Compound Data Types: Lists, Dictionaries, Sets, Tuples, and Reading Files

Based on lecture materials by Milad Fatenejad, Joshua R. Smith, and Will Trimble

The ability to refer to collections of data will be critical to almost any science - at least if you're collecting more than a single measurement of something.

The two main collections are lists and dictionaries, but I'll mention sets and tuples as well. I'll also go over reading text data from files.

Lists

A list is an ordered, indexable collection of data. Lets say you have collected some current and voltage data that looks like this:

voltage:

-2.0
-1.0
0.0
1.0
2.0

current:

-1.0
-0.5
0.0
0.5
1.0

So you could put that data into lists like


In [1]:
voltage_list = [-2.0, -1.0, 0.0, 1.0, 2.0]

current_list = [-1.0, -0.5, 0.0, 0.5, 1.0]

obviously voltageList is of type list:


In [2]:
type(voltage_list)


Out[2]:
list

Python lists have the charming (annoying?) feature that they are indexed from zero (ask one of us later if you want to understand why). Therefore, to find the value of the first item in voltageList:


In [3]:
voltage_list[0]


Out[3]:
-2.0

And to find the value of the third item


In [ ]:
voltage_list[2]

Lists can be indexed from the back using a negative index. The last item of currentList


In [ ]:
current_list[-1]

and the next-to-last


In [ ]:
current_list[-2]

You can "slice" items from within a list. Lets say we wanted the second through fourth items from voltageList


In [ ]:
voltage_list[1:4]

Or from the third item to the end


In [ ]:
voltage_list[2:]

and so on.

Append and Extend

Just like strings have methods, lists do too. IPython lets us do tab completion after a dot ('.') to see what an object has to offer. Try it now!


In [ ]:
list.

One useful method is append. Lets say we want to stick the following data on the end of both our lists:

voltage:

3.0
4.0

current:

1.5
2.0

If you want to append items to the end of a list, use the append method.


In [ ]:
voltage_list.append(3.)

In [ ]:
voltage_list.append(4.)

In [ ]:
voltage_list

You can see how that approach might be tedious in certain cases. If you want to concatenate a list onto the end of another one, use extend.


In [ ]:
current_list.extend([1.5, 2.0])

In [ ]:
current_list

Length of Lists

Sometimes you want to know how many items are in a list. Use the len command.


In [ ]:
len(voltage_list)

Heterogeneous Data

Lists can contain hetergeneous data.


In [5]:
data_list = ["experiment: current vs. voltage",\
            "run", 47,\
            "temperature", 372.756,\
            "current", [-1.0, -0.5, 0.0, 0.5, 1.0],
            "voltage", [-2.0, -1.0, 0.0, 1.0, 2.0]]
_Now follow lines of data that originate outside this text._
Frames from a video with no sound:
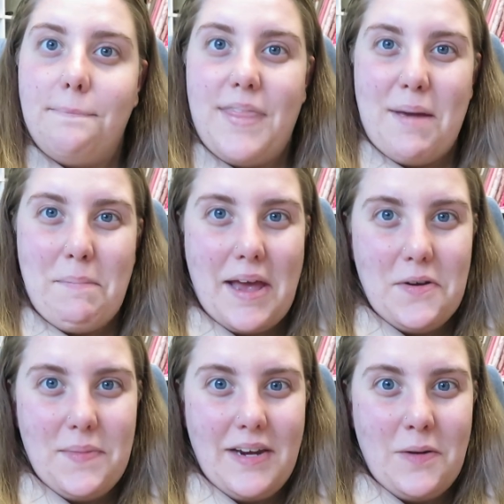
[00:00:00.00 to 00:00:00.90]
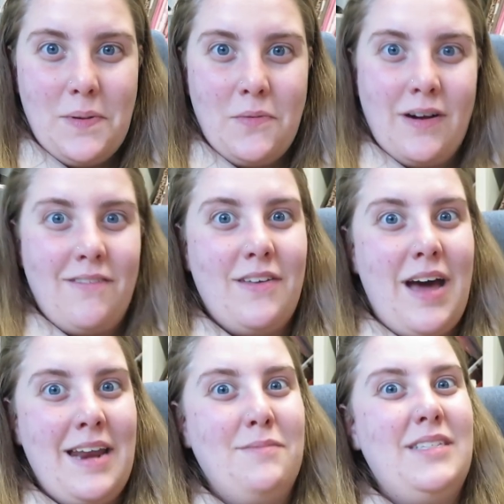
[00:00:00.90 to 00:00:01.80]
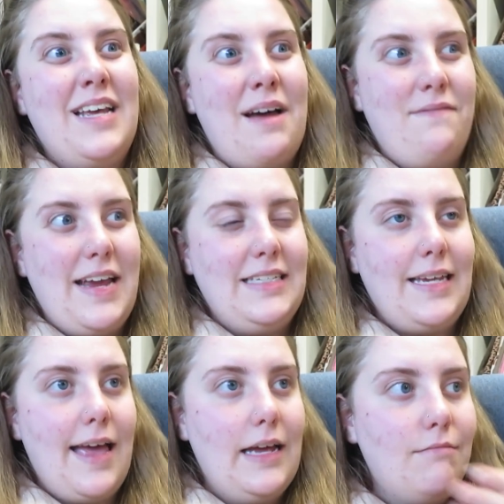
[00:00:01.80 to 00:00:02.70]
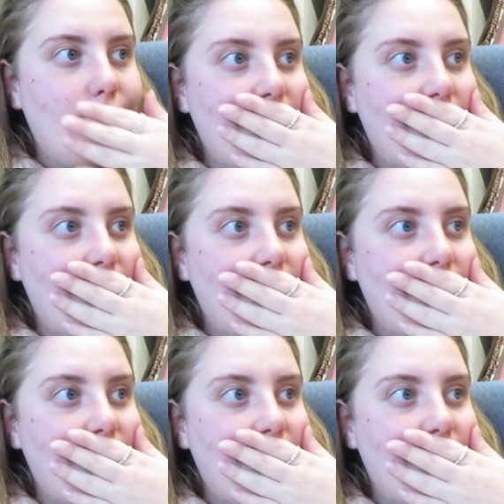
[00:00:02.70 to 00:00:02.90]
they may or may not be one of the items that I'm phasing out.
We've got strings, ints, floats, and even other lists in there. The slashes are there so we can continue on the next line. They aren't necessary but they can sometimes make things look better.


In [6]:
print data_list


['experiment: current vs. voltage', 'run', 47, 'temperature', 372.756, 'current', [-1.0, -0.5, 0.0, 0.5, 1.0], 'voltage', [-2.0, -1.0, 0.0, 1.0, 2.0]]

When defining a long list in a notebook or a file, it is often useful to put each field on its own line. I can make the code much more readable especially when parsing different data types.


In [ ]:
another_long_list = [
    "something",
    132,
    23.5,
    "another long string",
    ['a','other','list'],
    {'mydict':32},
    ]

Assigning Variables to Other Variables

Something that might cause you headaches in the future is how python deals with assignment of one variable to another. When you set a variable equal to another, both variables point to the same thing. Changing the first one ends up changing the second. Be careful about this fact.


In [7]:
a = [1,2]

In [8]:
b = a

In [9]:
a.append(10)

In [10]:
b


Out[10]:
[1, 2, 10]

In [ ]:
# what will be the result of this?
a is b

In [11]:
## this will create a new object
d = a + b

In [12]:
## test if two items contain the same thing
d == a + b


Out[12]:
True

In [13]:
## test if two variables point to the same object
d is a + b


Out[13]:
False

Explanation:

The above resolves to False because when you call a + b it generates a new object. So even though the contents are the same, it is referring to different objects.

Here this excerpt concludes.